The goal of TEKAD is to provide support in economic transformation to interested villages in the five poorest provinces in Indonesia, including East Nusa Tenggara, where Inegena is located. By hiring and training local facilitators to work with the villagers, the programme ensures that there is buy-in from communities towards long-term planning.
“In order to create the foundations for development that is sustainable, villages need to spend money on projects that will have long lasting economic benefits, rather than simply spending the Village Fund’s money each year on ad hoc initiatives,” says Anissa Pratiwi, Country Programme Officer at IFAD’s Jakarta office. “This fundamental change in approach requires learning and capacity building at the village level.”
The change is sorely needed, as presently only 10 per cent of the Village Fund is used to support rural economic development.
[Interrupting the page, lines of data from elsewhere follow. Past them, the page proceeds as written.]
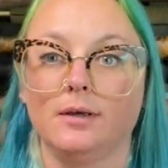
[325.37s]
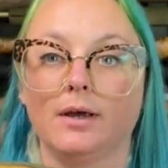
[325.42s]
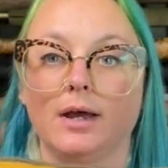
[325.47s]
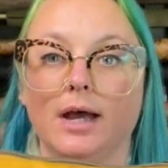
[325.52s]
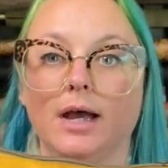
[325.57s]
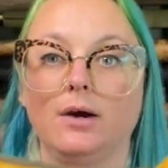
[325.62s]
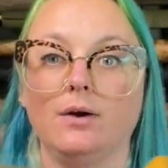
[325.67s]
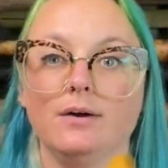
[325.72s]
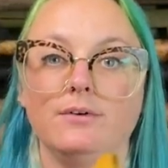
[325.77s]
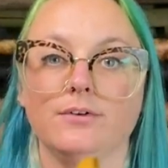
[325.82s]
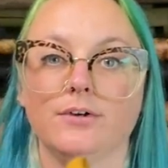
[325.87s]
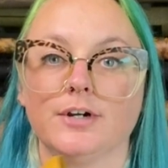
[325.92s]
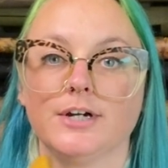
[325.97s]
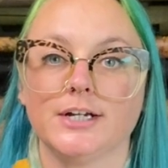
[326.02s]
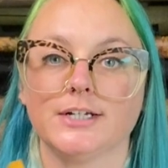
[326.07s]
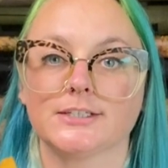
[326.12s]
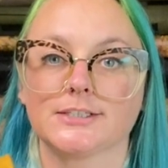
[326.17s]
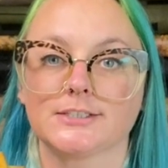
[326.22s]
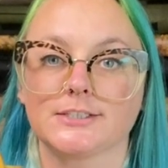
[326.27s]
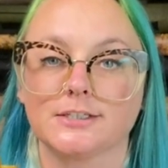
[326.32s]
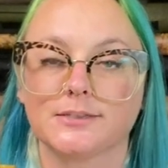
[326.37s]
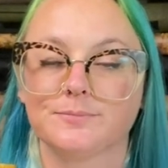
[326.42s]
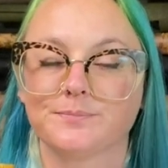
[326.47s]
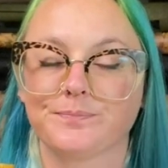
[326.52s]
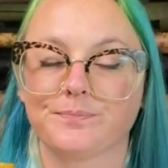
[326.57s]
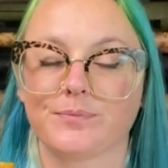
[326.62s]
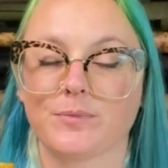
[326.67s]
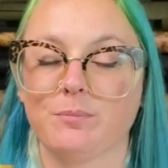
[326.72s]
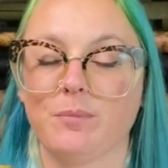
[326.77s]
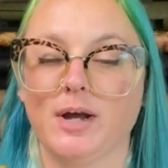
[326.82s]
However, it's
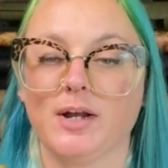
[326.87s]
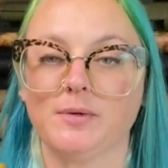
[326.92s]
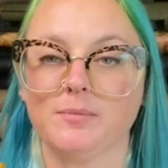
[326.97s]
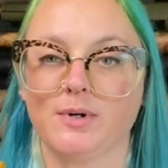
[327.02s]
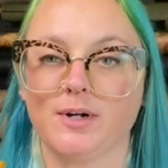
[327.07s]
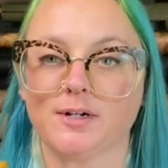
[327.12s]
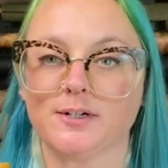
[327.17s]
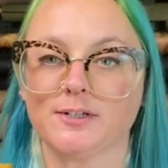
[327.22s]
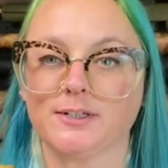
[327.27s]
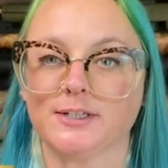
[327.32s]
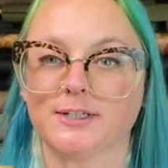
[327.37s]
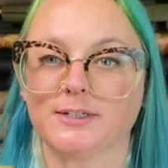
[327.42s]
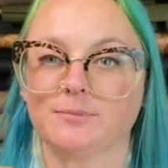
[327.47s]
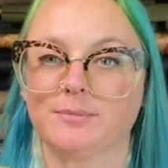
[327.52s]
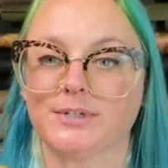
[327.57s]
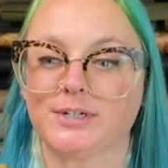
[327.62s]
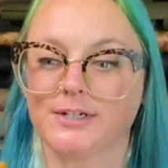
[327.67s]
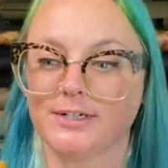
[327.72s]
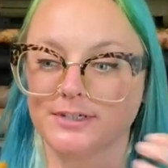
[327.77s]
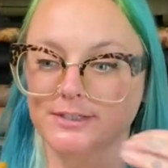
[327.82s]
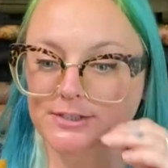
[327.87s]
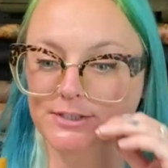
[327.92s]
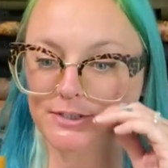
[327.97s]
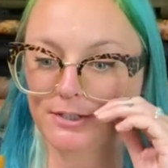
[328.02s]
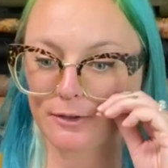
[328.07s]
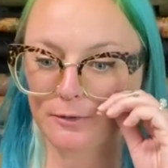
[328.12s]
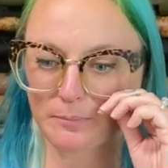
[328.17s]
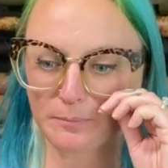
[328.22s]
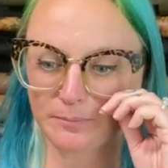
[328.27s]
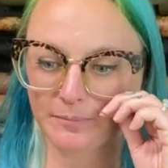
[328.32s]
mind boggling because, you
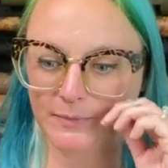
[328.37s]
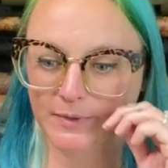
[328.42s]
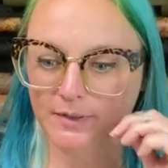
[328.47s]
know,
TEKAD helps to change that by increasing technical skills and the market information available to villages, along with guidance and oversight in planning and implementation of projects. The villages it works in have a combined population of over 1.6 million – making it one of the UN projects with the largest reach in Indonesia.
“We are using TEKAD not only to help the participating villages develop but to also show other communities in these regions an example for long-term, sustainable economic development,” says Ms. Sulistroyini.